Gallery: Cases

It's definitely fun. It's a bit of a pita when you start running it in a mid case though; Get's crowded real quick.
 
hah. That beats me by a bit. What type of fittings are you sporting? Fluid?

Fittings are kind of a mixed bag of various 1/2" fittings. I want to move to compression fittings later on, but for now I'm gonna get rid of the crappy plastic clamps I'm running for worm drive clamps. The plastic ones are worthless IMO

Fluid=Distilled water+PT Nuke.
 
I prefer synthetics, myself. Distilled water becomes conductive very quickly. Then it becomes corrosive from picking up dust or particles of metal inside the blocks.
 
I prefer synthetics, myself. Distilled water becomes conductive very quickly. Then it becomes corrosive from picking up dust or particles of metal inside the blocks.

Hmm, I've heard that distilled water is the best way to go. I don't see why distilled water would become corrosive unless you mixed aluminum and copper, which is something you shouldn't do in the first place.
 
it picks up the tiny particles of metal dust inside the blocks from the manufacturing process. Synthetics have an easier time masking those particles. Now, the easy way to stop that is to run that distilled for a day or two with the pump on high to make sure it picks up those particles, drain the loop and refill with fresh distilled, de-ionized water.
 
I did a little researching and it seems like you're right. But I've also read that synthetic fluids will do the same thing over time and the differences are not significant.
 
Conductivity would only matter if you ended up with a leak, though, correct? I mean, it's a closed system isn't it? I've never water cooled before, but I'm assuming the water doesn't make direct contact with any electronic components. It's always Water | Heat block | Component.
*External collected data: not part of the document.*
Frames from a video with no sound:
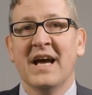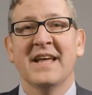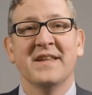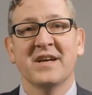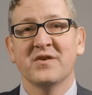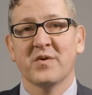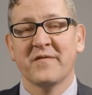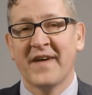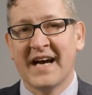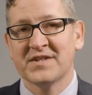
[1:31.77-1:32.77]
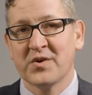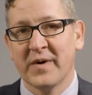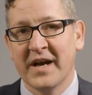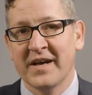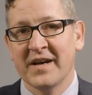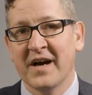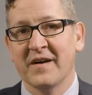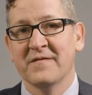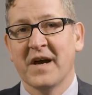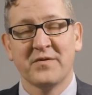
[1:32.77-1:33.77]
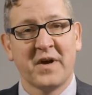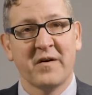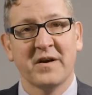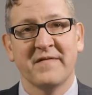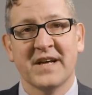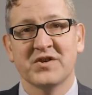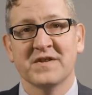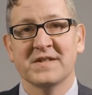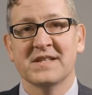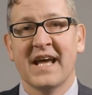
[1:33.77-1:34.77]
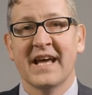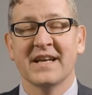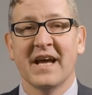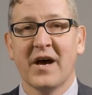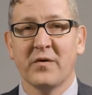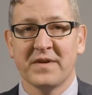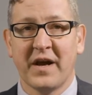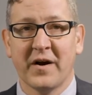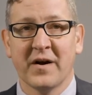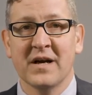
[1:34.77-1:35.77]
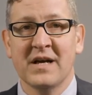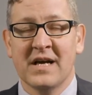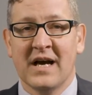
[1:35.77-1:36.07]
and they can do a vast array of healthcare interventions and healthcare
Right?
 
Conductivity would only matter if you ended up with a leak, though, correct? I mean, it's a closed system isn't it? I've never water cooled before, but I'm assuming the water doesn't make direct contact with any electronic components. It's always Water | Heat block | Component. Right?

That is correct. Liquid never actually touches the components themselves

then change it like you do your car oil.

Could, but I'm lazy. I do keep up on my oil changes though.
 
Conductivity would only matter if you ended up with a leak, though, correct? I mean, it's a closed system isn't it? I've never water cooled before, but I'm assuming the water doesn't make direct contact with any electronic components. It's always Water | Heat block | Component. Right?

Right, but if it's conductive, it has the potential to be corrosive. That is the end-goal - avoid corroded liquid blocks.